Early Life and Career
Herrmann, the son of a Jewish middle-class family of Russian origin, was born in New York City. He attended high school at DeWitt Clinton High School, at that time on 10th Avenue and 59th Street in New York City. His father encouraged music activity, taking him to the opera, and encouraging him to learn the violin. After winning a $100 composition prize at the age of thirteen, he decided to concentrate on music, and went to New York University where he studied with Percy Grainger and Philip James. He also studied at the Juilliard School and, at the age of twenty, formed his own orchestra, the New Chamber Orchestra of New York.
In 1934, he joined the Columbia Broadcasting System (CBS) as a staff conductor. Within two years he was appointed music director of the Columbia Workshop, an experimental radio drama series for which Herrmann composed or arranged music (one notable program was The Fall of the City). Within nine years, he had become Chief Conductor to the CBS Symphony Orchestra. He was responsible for introducing more new works to US audience than any other conductor — he was a particular champion of Charles Ives' music, which was virtually unknown at that time. Herrmann's radio programs of concert music, which were broadcast under such titles as Invitation to Music and Exploring Music, were planned in an unconventional way and featured rarely-heard music, old and new, which was not heard in public concert halls. Examples include broadcasts devoted to music of famous amateurs or of notable royal personages, such as the music of Frederick the Great of Prussia, Henry VIII, Charles I, Louis XIII and so on.
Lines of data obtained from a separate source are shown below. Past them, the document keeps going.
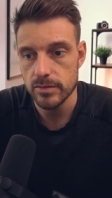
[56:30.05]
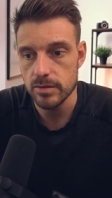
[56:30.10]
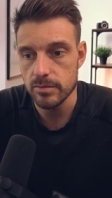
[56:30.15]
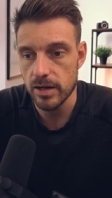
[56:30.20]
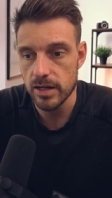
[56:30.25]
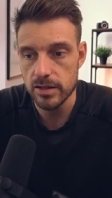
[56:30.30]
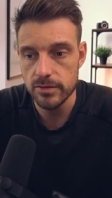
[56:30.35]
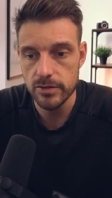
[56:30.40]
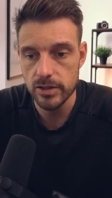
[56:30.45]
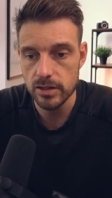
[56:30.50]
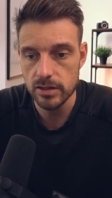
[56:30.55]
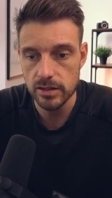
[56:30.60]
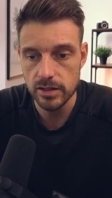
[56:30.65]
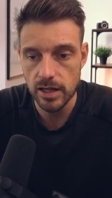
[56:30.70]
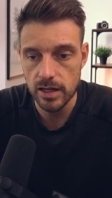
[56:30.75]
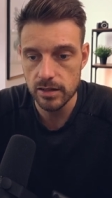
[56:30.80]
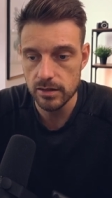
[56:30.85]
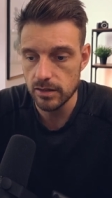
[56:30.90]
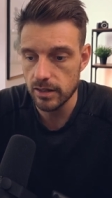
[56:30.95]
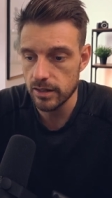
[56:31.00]
You might even
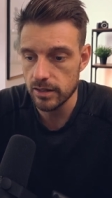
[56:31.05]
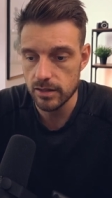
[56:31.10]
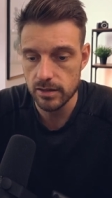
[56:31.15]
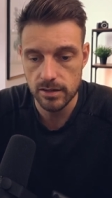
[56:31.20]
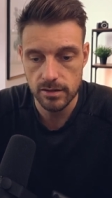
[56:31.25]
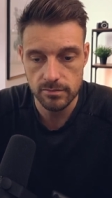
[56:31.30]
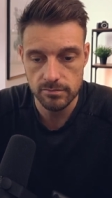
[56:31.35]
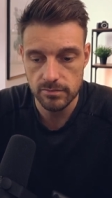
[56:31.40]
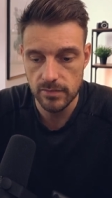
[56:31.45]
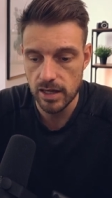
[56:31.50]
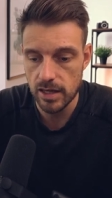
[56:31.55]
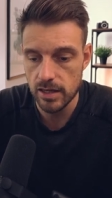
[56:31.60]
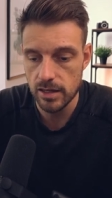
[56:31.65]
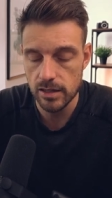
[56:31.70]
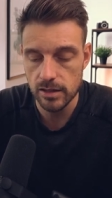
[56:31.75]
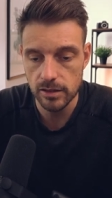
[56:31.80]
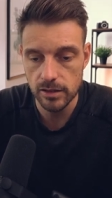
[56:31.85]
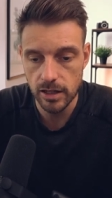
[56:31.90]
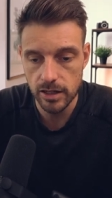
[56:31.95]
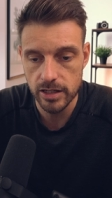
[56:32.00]
get like
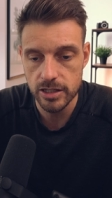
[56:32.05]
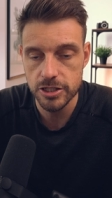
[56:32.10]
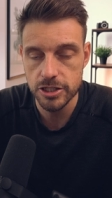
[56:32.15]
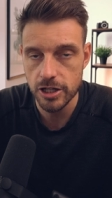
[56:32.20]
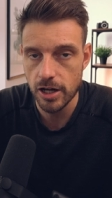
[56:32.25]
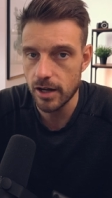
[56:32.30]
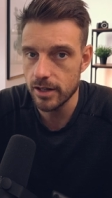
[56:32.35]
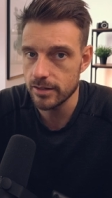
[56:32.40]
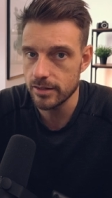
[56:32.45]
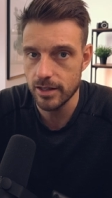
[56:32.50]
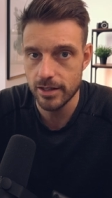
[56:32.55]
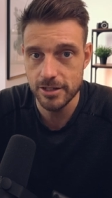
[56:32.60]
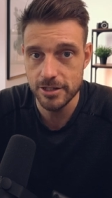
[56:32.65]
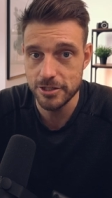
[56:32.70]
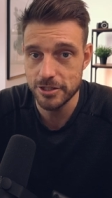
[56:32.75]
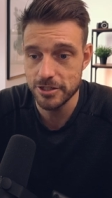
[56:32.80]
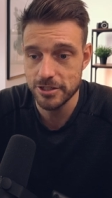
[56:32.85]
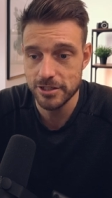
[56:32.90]
a lucky shot and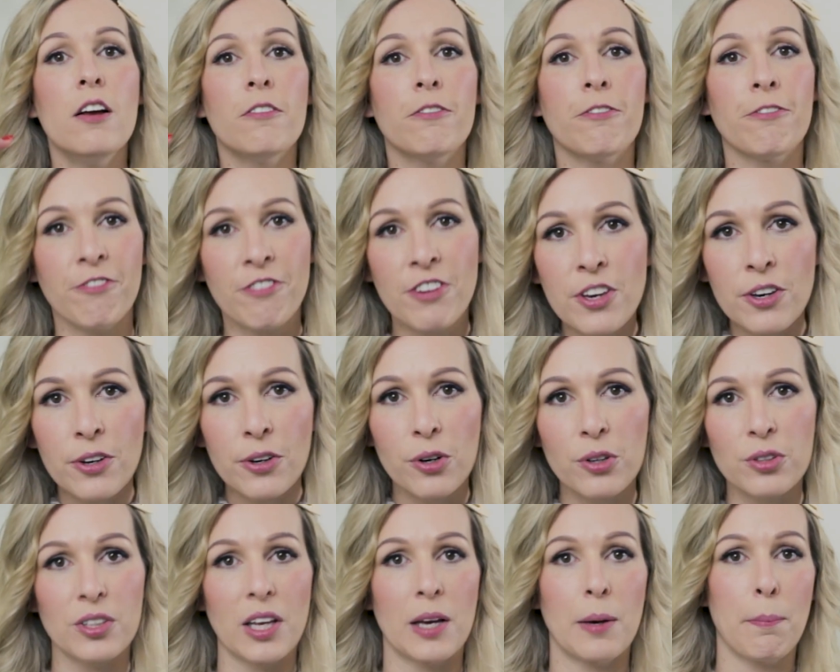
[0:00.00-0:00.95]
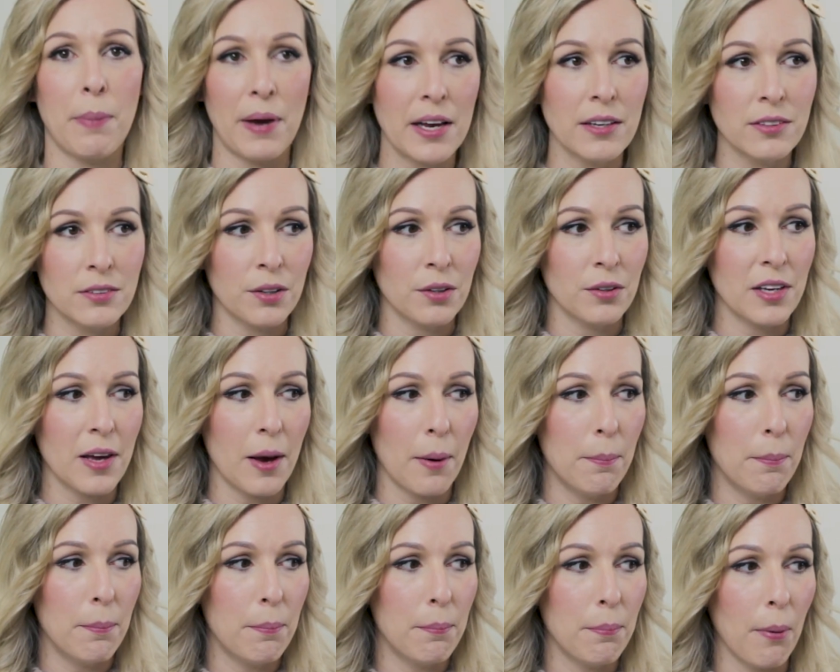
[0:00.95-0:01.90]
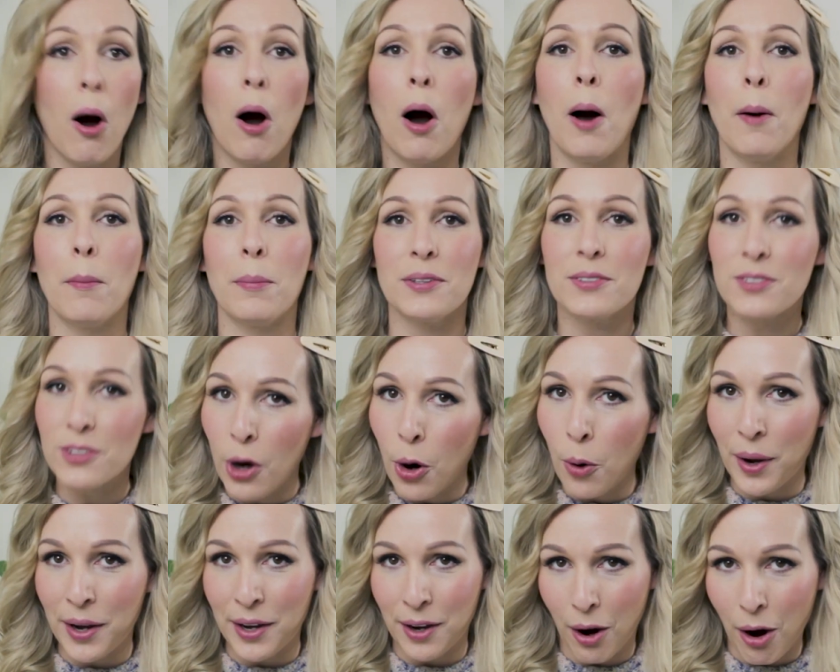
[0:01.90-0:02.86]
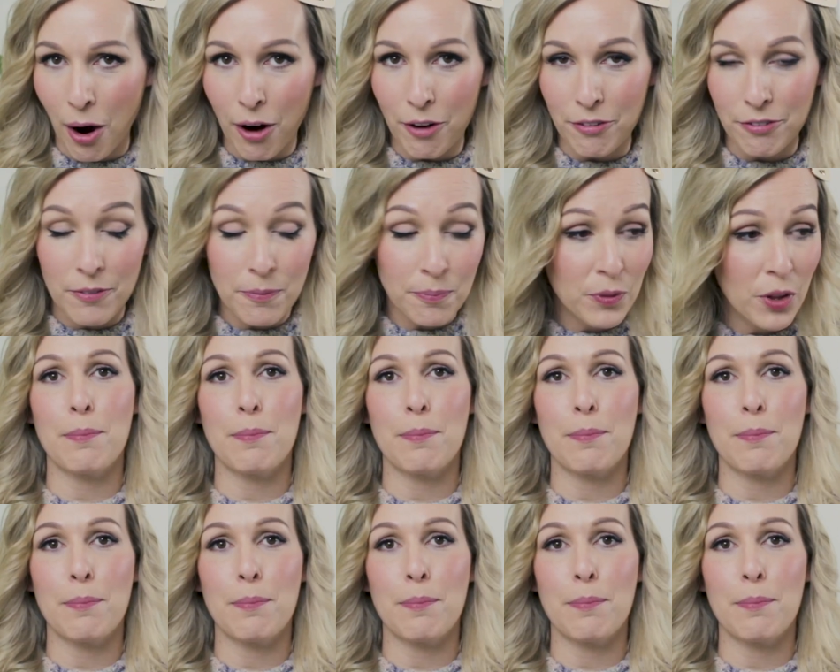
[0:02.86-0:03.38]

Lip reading: feels like basically a bomb is going off.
Herrmann's many US broadcast premieres during the 1940s included Myaskovsky's 22nd Symphony, Malipiero's 3rd Symphony, Richard Arnell's 1st Symphony, Edmund Rubbra's 3rd Symphony and Ives' 3rd Symphony. He performed the works of Goetz, Grechaninov, Gade and Liszt, and received many outstanding American musical awards and grants for his unusual programming and championship of little-known composers. In Dictators of the Baton, David Ewen wrote that Herrmann was "one of the most invigorating influences in the radio music of the past decade." Also during the 1940s, Herrmann's own concert music was taken up and played by such celebrated maestri as Leopold Stokowski, Sir John Barbirolli, Sir Thomas Beecham and Eugene Ormandy.
Between two movies made by Orson Welles (see below), he wrote the score for William Dieterle's The Devil and Daniel Webster (1941), for which he won his only Oscar. In 1947, Herrmann scored the atmospheric music for The Ghost and Mrs. Muir.
In 1934, Herrmann met a young CBS secretary and aspiring writer, Lucille Fletcher. Fletcher was impressed with Herrmann's work, and the two began a five-year courtship. Marriage was delayed by the objections of Fletcher's parents, who disliked the fact that Herrmann was a Jew and were put off by what they viewed as his abrasive personality. The couple finally married on October 2, 1939. Fletcher was to become a noted radio screenwriter, and she and Herrmann collaborated on several projects throughout their career. He contributed the score to the famed 1941 radio presentation of Fletcher's original story, The Hitch-Hiker, on the Orson Welles Show; and Fletcher helped to write the libretto for his operatic adaptation of Wuthering Heights. The couple divorced in 1948. The next year he married Lucille's cousin, Lucy (Kathy Lucille) Anderson. That marriage lasted 16 years, until 1964.